Global Responses to the Crisis
The surge in jet fuel prices driven by the US-Israeli war on Iran has disrupted the global aviation industry, forcing airlines to raise fares and revise financial outlooks. Here is how airlines have been responding so far this month:
AEGEAN AIRLINES
The Greek airline expects suspended Middle East flights and a spike in fuel prices to have a ‘notable impact’ on its first-quarter results.
AIR FRANCE-KLM
The airline group said it planned to increase long-haul ticket prices to address surging fuel costs, with cabin fares set to rise by 50 euros (£43.60) per round trip.
AIR NEW ZEALAND
The airline was one of the first to announce broad increases to ticket prices on March 10. It also suspended its full-year earnings forecast due to fuel market volatility.
AKASA AIR
India’s Akasa Air introduced a fuel surcharge ranging from 199-1,300 Indian rupees (£1.60 to £10.47) on domestic and international flights.
AMERICAN AIRLINES
The US carrier expects a $400 million (£300 million) increase in first-quarter expenses as fuel prices surge.
CATHAY PACIFIC
The Hong Kong airline raised fuel surcharges on all routes from April 1, its second increase in about two weeks.
EASYJET
EasyJet chief executive Kenton Jarvis said European consumers should expect higher ticket prices towards the end of summer, when existing fuel hedges come to an end.
HONG KING AIRLINES
The airline raised fuel surcharges by up to 35% from March 12, with the sharpest increase on flights between Hong Kong and the Maldives, Bangladesh, and Nepal.
IAG
British Airways owner IAG said on March 10 it did not plan to increase ticket prices immediately, as it has hedged much of its fuel for the short-to-medium-term.
INDIGO
India’s biggest airline introduced fuel charges on domestic and international flights from March 14, including a charge of 900 rupees (£7) for flights to the Middle East.
JETBLUE AIRWAYS
The US-based low-cost carrier increased fees for optional services such as checked baggage as it experiences ‘rising operating costs.’

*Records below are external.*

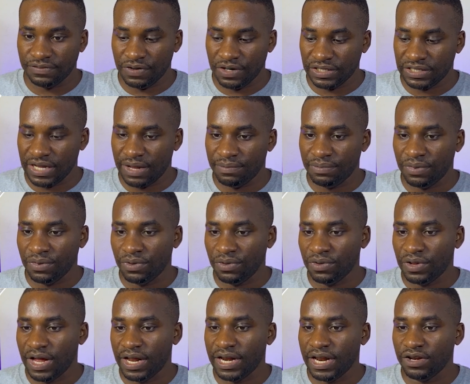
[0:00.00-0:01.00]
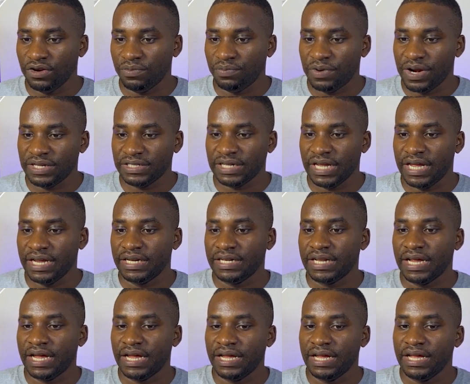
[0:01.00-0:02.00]
for example, and then you press
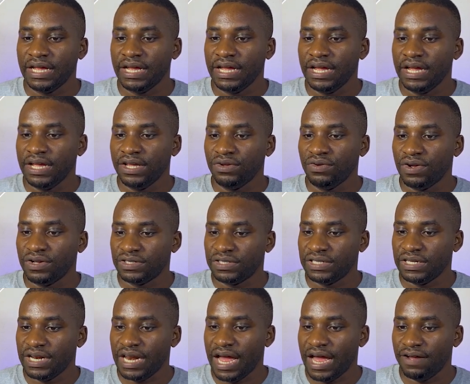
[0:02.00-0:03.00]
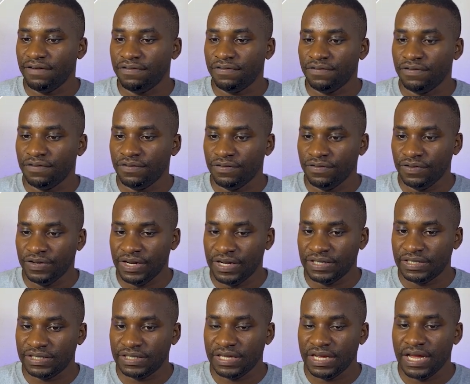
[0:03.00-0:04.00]
enter, you still have
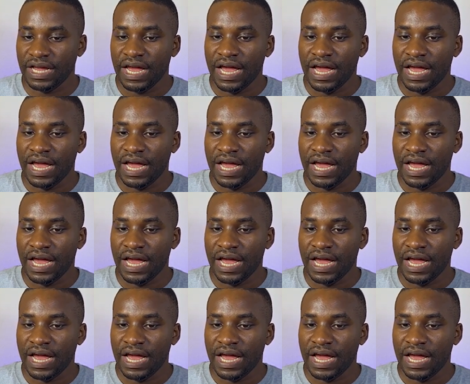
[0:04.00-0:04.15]
this.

PAKISTAN INTERNATIONAL AIRLINES
The carrier raised domestic flight fares by $20 (£15) and international fares by up to $100 (£75), citing higher fuel surcharges.
QANTAS AIRWAYS
The Australian airline added flights to Rome, Paris, and Singapore and is monitoring fuel security, fuel prices, and demand.
SAS
The Scandinavian airline canceled 1,000 flights in April because of high oil and jet fuel prices.
THAI AIRWAYS
The Thailand-based carrier raised fares by 10-15% to address rising fuel costs.

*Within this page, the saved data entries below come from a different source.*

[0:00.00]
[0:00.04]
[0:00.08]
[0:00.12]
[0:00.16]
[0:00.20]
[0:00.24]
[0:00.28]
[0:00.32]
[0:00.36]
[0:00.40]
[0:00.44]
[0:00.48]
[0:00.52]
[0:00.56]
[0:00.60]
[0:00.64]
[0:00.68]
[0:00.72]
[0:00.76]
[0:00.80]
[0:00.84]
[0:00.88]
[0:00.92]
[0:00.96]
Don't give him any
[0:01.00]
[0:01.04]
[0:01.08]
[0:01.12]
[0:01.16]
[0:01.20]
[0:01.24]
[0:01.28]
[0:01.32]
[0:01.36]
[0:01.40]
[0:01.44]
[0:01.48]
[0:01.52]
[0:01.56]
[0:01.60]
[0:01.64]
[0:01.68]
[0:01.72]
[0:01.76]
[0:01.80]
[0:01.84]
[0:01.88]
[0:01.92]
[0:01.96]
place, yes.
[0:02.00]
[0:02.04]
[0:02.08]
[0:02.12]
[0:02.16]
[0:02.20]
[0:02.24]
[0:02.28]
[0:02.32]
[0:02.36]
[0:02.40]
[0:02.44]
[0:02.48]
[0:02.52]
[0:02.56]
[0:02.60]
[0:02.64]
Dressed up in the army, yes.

TURKISH AIRLINES, LUFTHANSA
SunExpress, a joint venture between Turkish Airlines and Lufthansa, imposed a temporary fuel surcharge of 10 euros (£9) per passenger from May 1 on routes between Turkey and mainland Europe.
UNITED AIRLINES
The US airline is cutting unprofitable flights over the next two quarters as it prepares for oil prices to remain above $100 until the end of 2027.
VIRGIN AUSTRALIA
Virgin Australia adjusted fares to reflect rising cost pressures across the aviation sector, which it said were being significantly exacerbated by the situation in the Middle East.